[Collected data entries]
■ ■ ■ ■ ■ ■ ■
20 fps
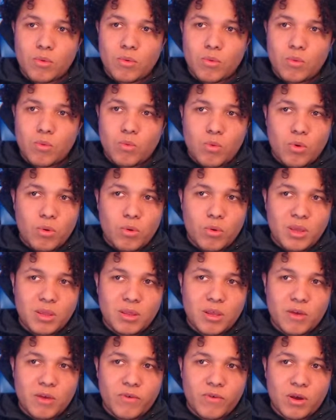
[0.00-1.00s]
would be
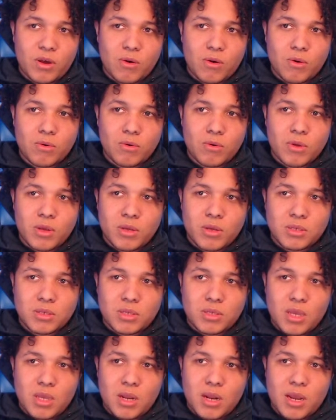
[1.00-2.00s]
difficult,
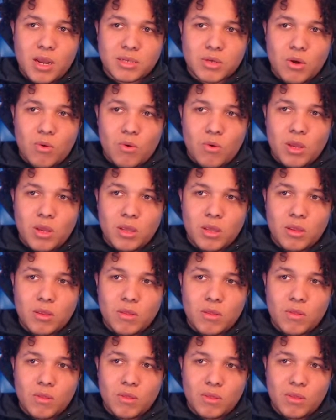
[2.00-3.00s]
seeing as only
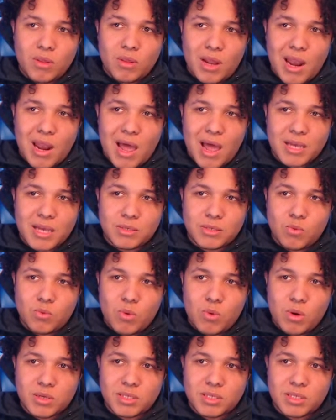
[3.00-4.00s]
the last
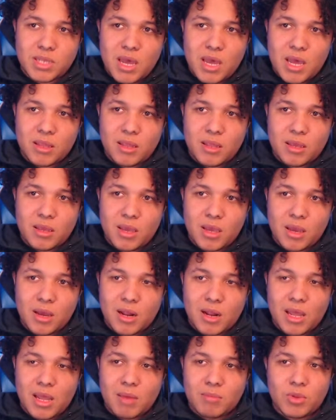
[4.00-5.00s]
one standing can
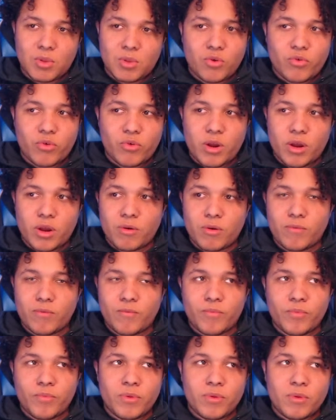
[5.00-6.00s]
claim the Grail.
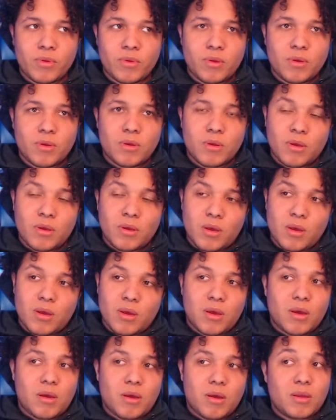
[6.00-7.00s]

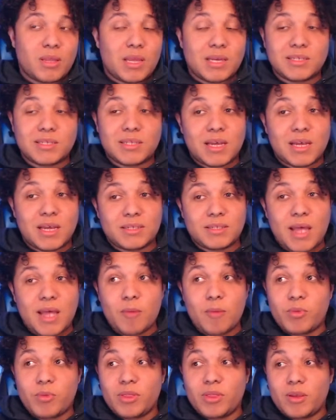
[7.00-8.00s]
That's not
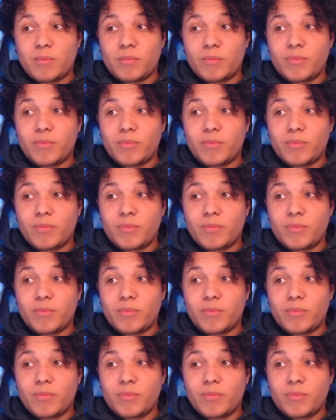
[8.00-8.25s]
stopping them.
■ ■ ■ ■ ■ ■ ■
= Problem statement =
A verbatim printout of the entries above is expected, free of pictures.

= Result =
20 fps
[0.00-1.00s]
would be
[1.00-2.00s]
difficult,
[2.00-3.00s]
seeing as only
[3.00-4.00s]
the last
[4.00-5.00s]
one standing can
[5.00-6.00s]
claim the Grail.
[6.00-7.00s]

[7.00-8.00s]
That's not
[8.00-8.25s]
stopping them.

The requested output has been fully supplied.